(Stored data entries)
━━━
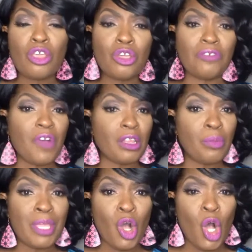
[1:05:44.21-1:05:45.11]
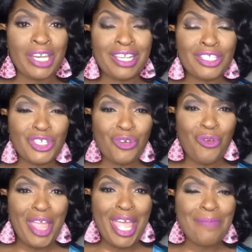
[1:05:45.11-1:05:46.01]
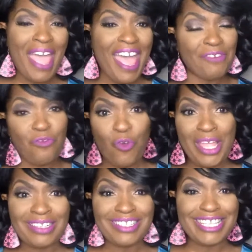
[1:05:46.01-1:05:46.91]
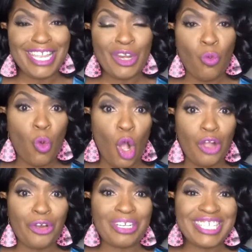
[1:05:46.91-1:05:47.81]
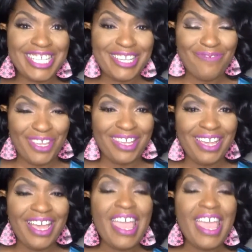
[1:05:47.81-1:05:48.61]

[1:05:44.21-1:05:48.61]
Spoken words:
You can follow me on Instagram at Francyne Walker TV.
━━━
• Your task: Except for the pictures, set down each line of the records exactly as it appears.

• Solution to this exercise:
[1:05:44.21-1:05:45.11]
[1:05:45.11-1:05:46.01]
[1:05:46.01-1:05:46.91]
[1:05:46.91-1:05:47.81]
[1:05:47.81-1:05:48.61]

[1:05:44.21-1:05:48.61]
Spoken words:
You can follow me on Instagram at Francyne Walker TV.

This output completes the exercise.